The one thing I couldn't understand is how the ACK number changed. ebtables is disabled at cluster level and ebtables-save shows empty chains.

Even with interface-level firewall disabled (removing firewall=1 from net0), the ACK number is still wrong, but somehow doesn't get dropped:

Code:
17:19:11.029092 tap811i0 P   IP 172.31.1.11.80 > 172.31.0.2.39736: Flags [R.], seq 0, ack 3674488031, win 0, length 0
17:19:11.029100 fwpr101p1 Out IP 172.31.1.11.80 > 172.31.0.2.39736: Flags [R.], seq 0, ack 1, win 0, length 0
17:19:11.029104 fwln101i1 P   IP 172.31.1.11.80 > 172.31.0.2.39736: Flags [R.], seq 0, ack 1, win 0, length 0
17:19:11.029111 veth101i1 Out IP 172.31.1.11.80 > 172.31.0.2.39736: Flags [R.], seq 0, ack 1, win 0, length 0

Any ideas what went wrong?
 
Last edited:
Worked out the ACK number issue: By default tcpdump prints sequence numbers relative to previous packets. Adding -S to tcpdump options shows the correct numbers. Nothing wrong on this side.

Still wondering what's wrong with conntrack INVALID state.
 
After an hour's debugging, I draw the conclusion that it's a bug in PVE Firewall. I've submitted it as #4983.

To whoever stumbling upon this issue, go add nf_conntrack_allow_invalid: 1 to your host firewall config. This is the best workaround available at the moment.
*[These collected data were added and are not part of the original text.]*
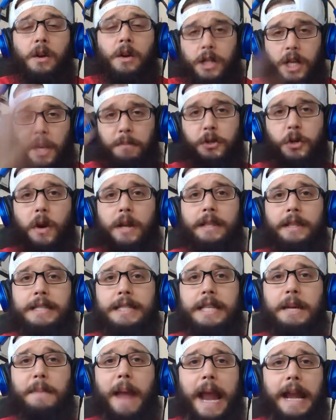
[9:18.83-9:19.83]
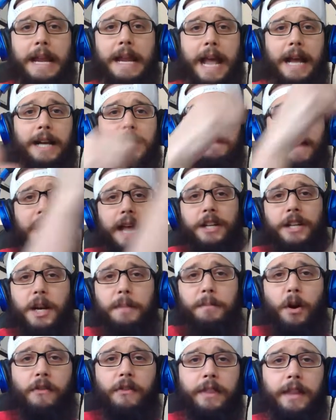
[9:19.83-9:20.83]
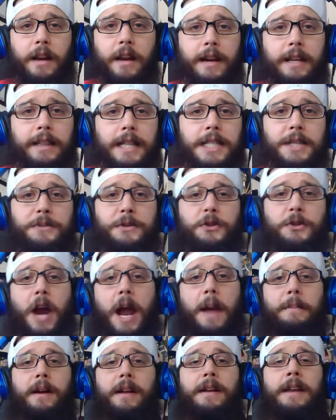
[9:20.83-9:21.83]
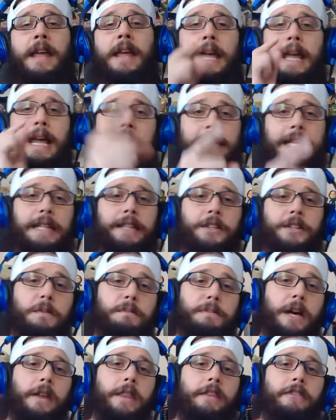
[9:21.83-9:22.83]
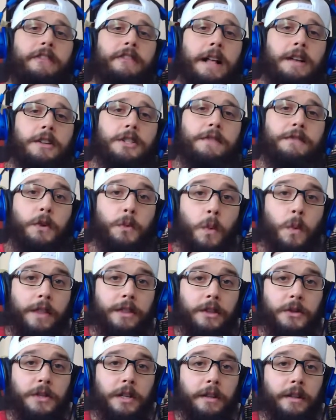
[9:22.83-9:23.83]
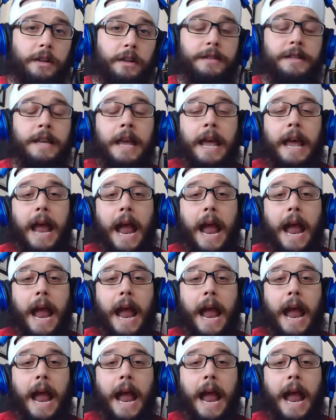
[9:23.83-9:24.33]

Come join the C-Maniacs, man. Jump over there, hit that subscribe button, hit that little bell that follows if you want those alerts.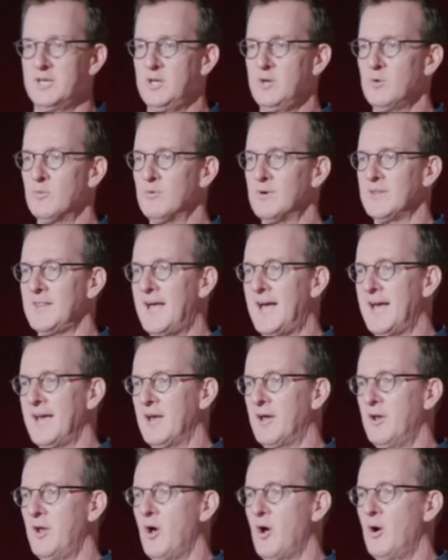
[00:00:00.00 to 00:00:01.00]
You rely
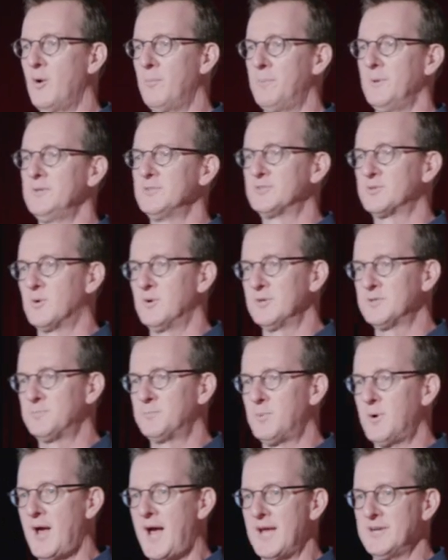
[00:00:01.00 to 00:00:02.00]
on open source
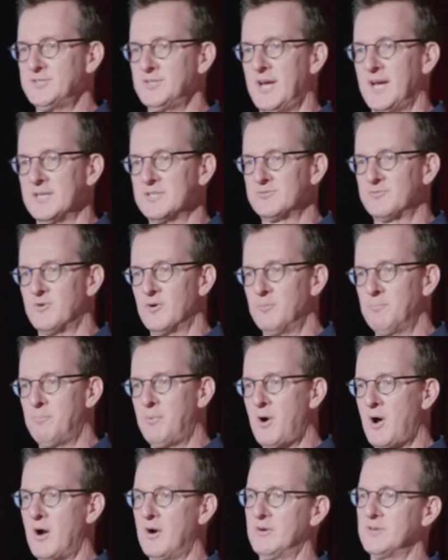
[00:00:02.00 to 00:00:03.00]
projects for
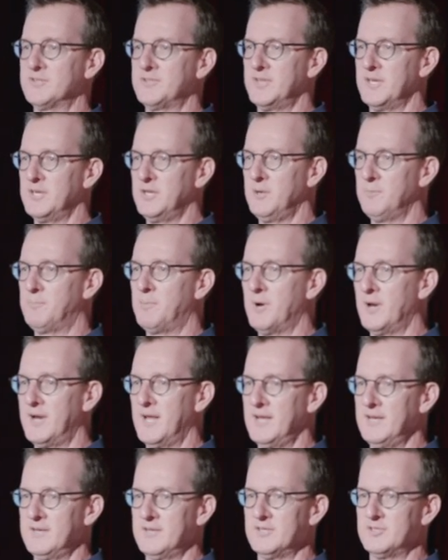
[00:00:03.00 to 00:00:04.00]
parts that you put
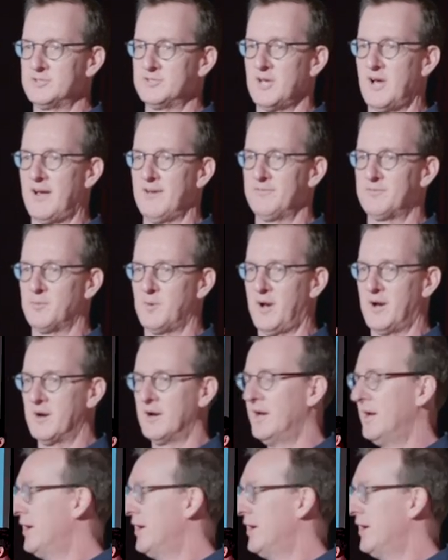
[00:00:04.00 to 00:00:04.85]
into software.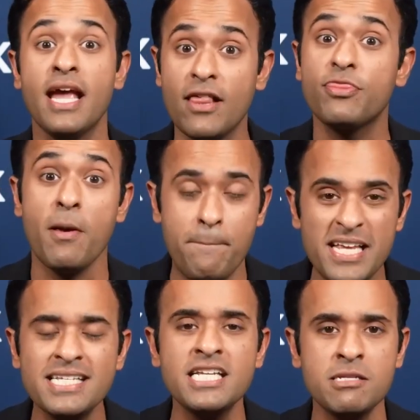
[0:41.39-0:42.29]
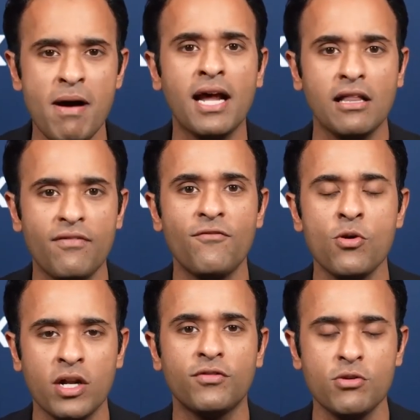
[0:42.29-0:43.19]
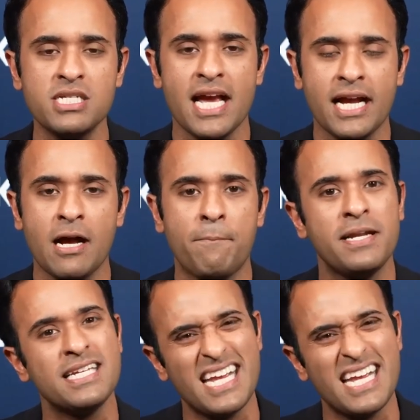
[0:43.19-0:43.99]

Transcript: the business model of every one of those tech companies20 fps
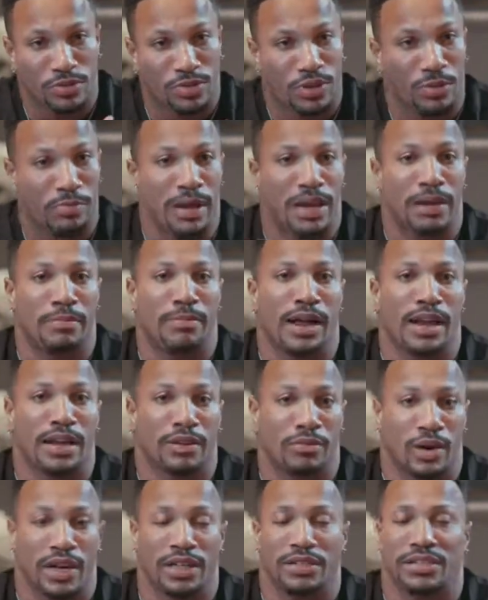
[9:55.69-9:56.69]
your
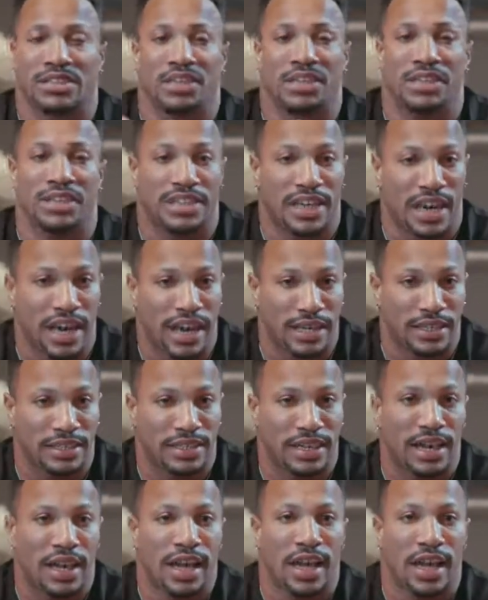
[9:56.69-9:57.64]
metabolic rate is gonna change.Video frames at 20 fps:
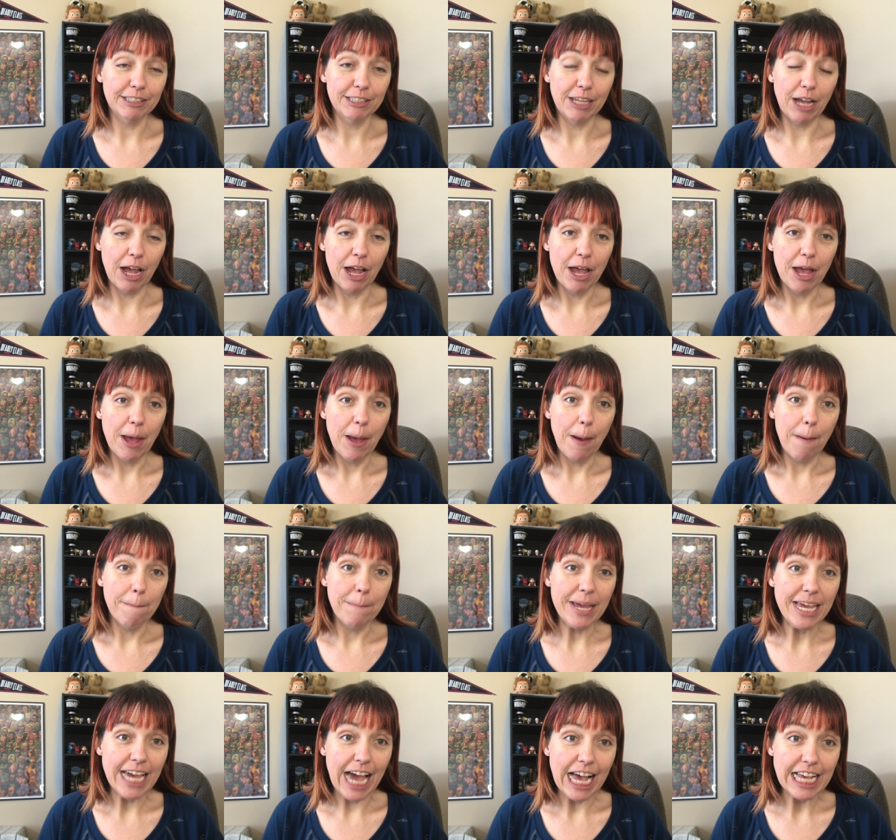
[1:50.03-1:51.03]
the
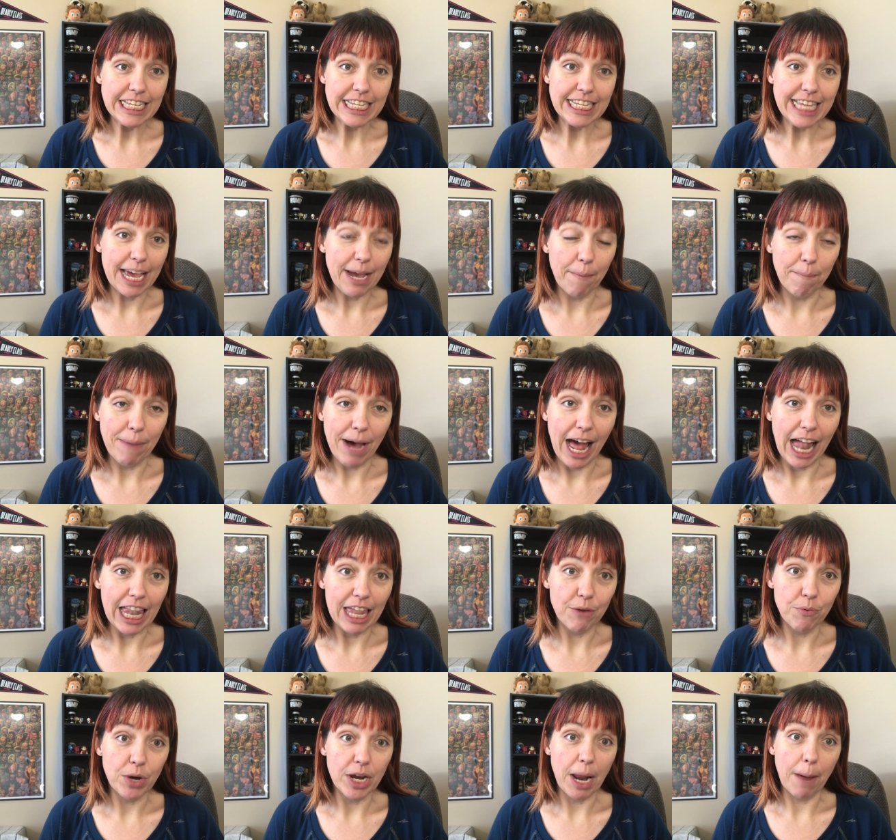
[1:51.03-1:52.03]
Beyonce or
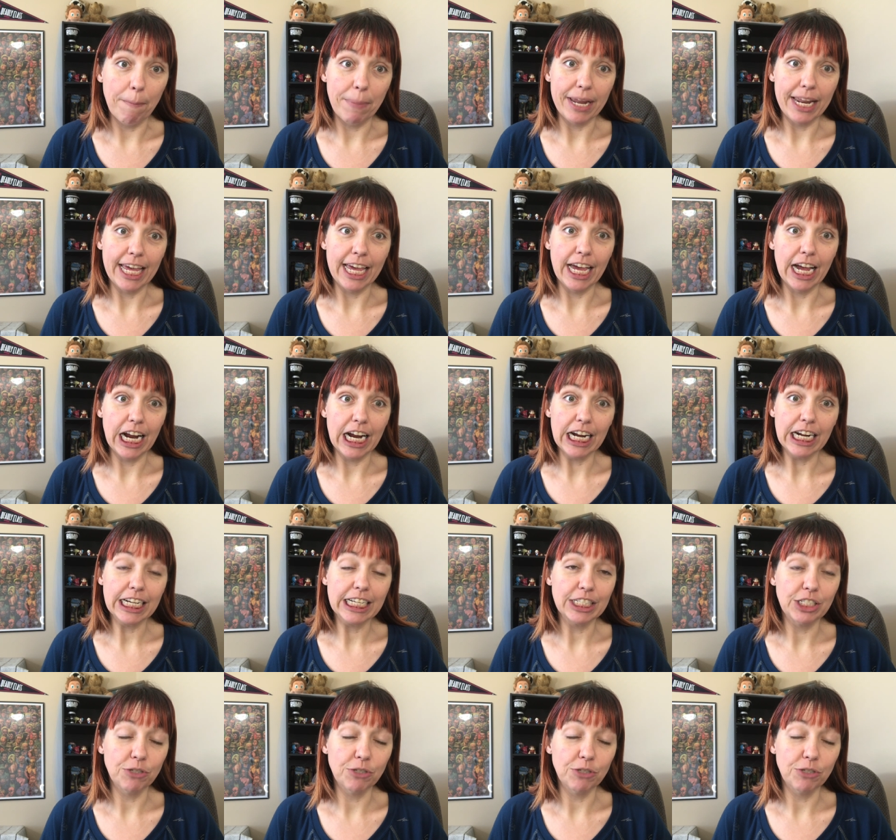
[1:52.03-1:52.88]
Bollywood up in here.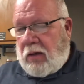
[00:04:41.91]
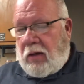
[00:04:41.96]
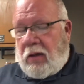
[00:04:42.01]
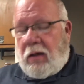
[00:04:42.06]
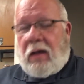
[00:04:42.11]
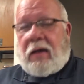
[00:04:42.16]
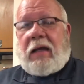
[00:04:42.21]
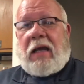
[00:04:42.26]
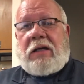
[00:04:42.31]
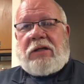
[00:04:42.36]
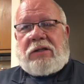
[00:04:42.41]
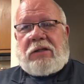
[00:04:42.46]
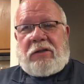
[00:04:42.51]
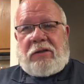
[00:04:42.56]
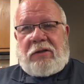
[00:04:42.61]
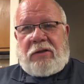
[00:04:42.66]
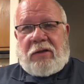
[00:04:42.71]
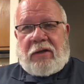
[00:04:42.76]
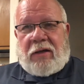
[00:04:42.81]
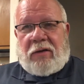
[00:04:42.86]
Occasionally,
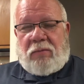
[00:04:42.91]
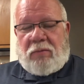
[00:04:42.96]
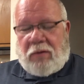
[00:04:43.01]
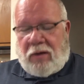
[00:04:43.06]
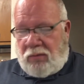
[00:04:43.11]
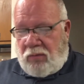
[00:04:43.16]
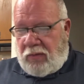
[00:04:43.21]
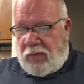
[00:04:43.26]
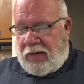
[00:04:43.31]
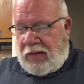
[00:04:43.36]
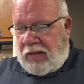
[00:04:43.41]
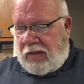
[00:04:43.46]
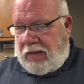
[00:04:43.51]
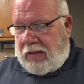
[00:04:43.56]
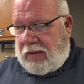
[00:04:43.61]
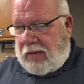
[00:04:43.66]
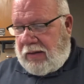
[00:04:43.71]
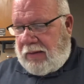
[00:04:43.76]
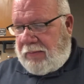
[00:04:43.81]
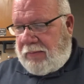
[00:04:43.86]
you'll get one with
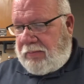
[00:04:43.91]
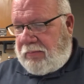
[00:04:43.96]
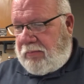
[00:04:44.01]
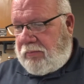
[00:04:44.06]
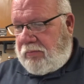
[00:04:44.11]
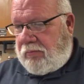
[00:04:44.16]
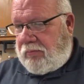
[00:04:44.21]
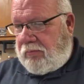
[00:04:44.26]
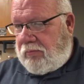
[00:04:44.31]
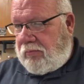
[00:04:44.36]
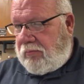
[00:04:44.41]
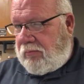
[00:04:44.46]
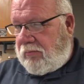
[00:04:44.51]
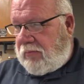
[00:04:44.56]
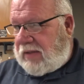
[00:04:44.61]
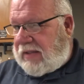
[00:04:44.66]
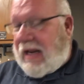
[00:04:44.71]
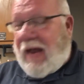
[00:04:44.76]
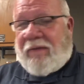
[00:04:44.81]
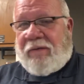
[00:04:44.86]
a
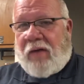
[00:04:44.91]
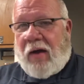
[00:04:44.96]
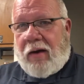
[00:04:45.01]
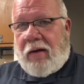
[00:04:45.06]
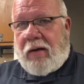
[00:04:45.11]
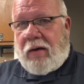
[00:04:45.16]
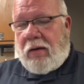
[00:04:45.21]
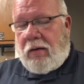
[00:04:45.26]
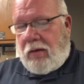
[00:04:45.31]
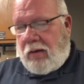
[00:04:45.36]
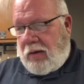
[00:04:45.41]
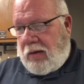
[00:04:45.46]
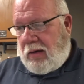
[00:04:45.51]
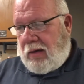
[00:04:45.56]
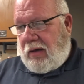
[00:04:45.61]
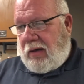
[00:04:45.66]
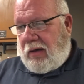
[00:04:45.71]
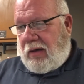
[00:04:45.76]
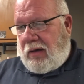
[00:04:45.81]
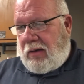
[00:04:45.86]
sapphire.
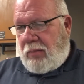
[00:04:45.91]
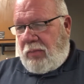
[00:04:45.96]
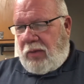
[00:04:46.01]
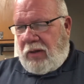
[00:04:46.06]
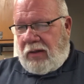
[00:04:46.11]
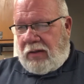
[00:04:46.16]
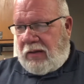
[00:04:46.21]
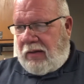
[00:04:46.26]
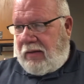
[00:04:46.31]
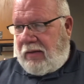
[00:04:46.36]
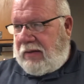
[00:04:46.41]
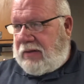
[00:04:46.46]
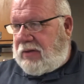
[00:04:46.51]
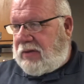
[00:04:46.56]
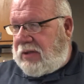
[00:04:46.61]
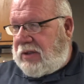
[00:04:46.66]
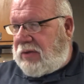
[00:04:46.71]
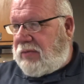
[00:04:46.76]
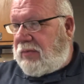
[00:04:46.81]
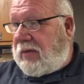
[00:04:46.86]
But these are
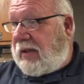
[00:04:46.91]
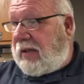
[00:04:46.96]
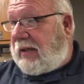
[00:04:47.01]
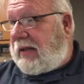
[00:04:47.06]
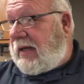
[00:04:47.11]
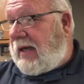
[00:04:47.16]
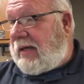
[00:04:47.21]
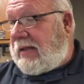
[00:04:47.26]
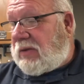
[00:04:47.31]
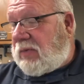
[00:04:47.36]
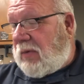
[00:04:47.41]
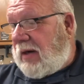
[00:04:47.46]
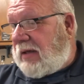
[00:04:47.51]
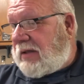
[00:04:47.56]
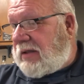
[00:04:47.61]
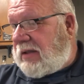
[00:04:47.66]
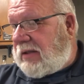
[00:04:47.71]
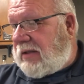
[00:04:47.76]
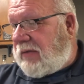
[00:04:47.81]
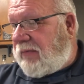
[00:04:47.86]
just really nice
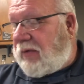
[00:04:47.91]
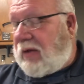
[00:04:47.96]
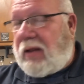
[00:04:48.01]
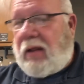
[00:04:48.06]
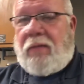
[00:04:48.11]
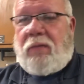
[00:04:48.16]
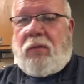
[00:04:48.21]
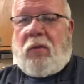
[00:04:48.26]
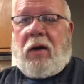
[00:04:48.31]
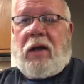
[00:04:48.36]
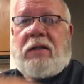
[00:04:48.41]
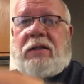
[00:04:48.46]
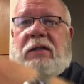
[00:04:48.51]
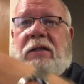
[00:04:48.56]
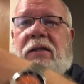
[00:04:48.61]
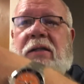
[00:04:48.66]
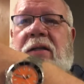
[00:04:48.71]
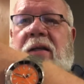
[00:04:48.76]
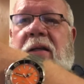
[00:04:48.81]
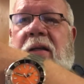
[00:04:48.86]
watches. If you love
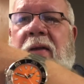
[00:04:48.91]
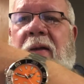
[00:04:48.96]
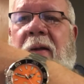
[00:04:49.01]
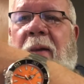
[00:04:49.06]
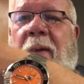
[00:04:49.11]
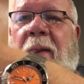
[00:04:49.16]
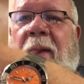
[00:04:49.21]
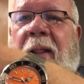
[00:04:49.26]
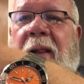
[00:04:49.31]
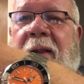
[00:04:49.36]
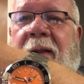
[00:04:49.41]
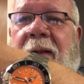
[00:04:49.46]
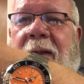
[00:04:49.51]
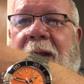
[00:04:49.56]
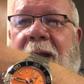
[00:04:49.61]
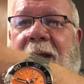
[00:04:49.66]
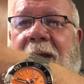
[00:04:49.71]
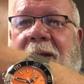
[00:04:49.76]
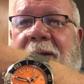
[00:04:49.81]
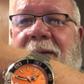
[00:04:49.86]
watches,
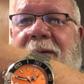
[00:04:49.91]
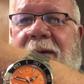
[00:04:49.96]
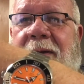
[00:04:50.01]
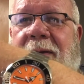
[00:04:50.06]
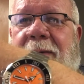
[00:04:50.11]
and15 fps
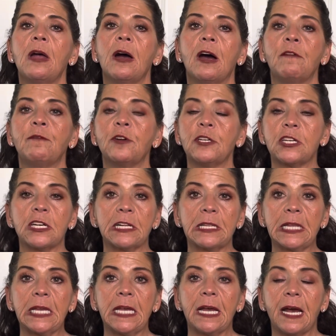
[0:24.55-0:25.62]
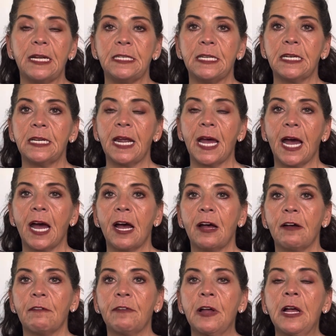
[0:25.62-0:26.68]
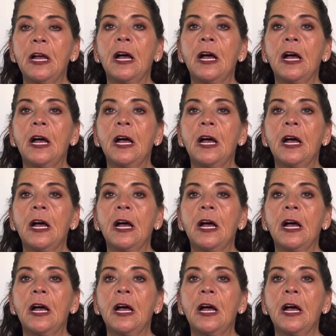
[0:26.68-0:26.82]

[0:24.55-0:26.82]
Unfortunately, I did have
The reason why the RST packet is considered INVALID is:
  • When it comes out from tap811i0, it enters fwbr811i0. Conntrack sees it and DESTROYs the corresponding connection.
  • The packet then enters vmbr0. By default, pve-firewall inserts this rule:
    Code:
    -A PVEFW-FORWARD -m conntrack --ctstate INVALID -j DROP
    Since the corresponding conntrack item has already been destroyed, it hits this rule and gets dropped.
Here's my experiment setup that leads to my discovery:

In order to make timing more prominent, I use tc to add artificial delay:

Code:
tc qdisc add dev tap811i0 root netem delay 200ms
tc qdisc add dev fwln811i0 root netem delay 200ms

Without nf_conntrack_allow_invalid, here's the output of tcpdump -ttSni any with appropriate filters. Blank lines are added for readability, and irrelevant details are trimmed.

Code:
listening on any, link-type LINUX_SLL2 (Linux cooked v2), snapshot length 262144 bytes
1696412047.886575 veth101i1 P   IP 172.31.0.2.47066 > 172.31.1.11.80: Flags [S]
1696412047.886592 fwln101i1 Out IP 172.31.0.2.47066 > 172.31.1.11.80: Flags [S]
1696412047.886594 fwpr101p1 P   IP 172.31.0.2.47066 > 172.31.1.11.80: Flags [S]
1696412047.886599 fwpr811p0 Out IP 172.31.0.2.47066 > 172.31.1.11.80: Flags [S]
1696412047.886600 fwln811i0 P   IP 172.31.0.2.47066 > 172.31.1.11.80: Flags [S]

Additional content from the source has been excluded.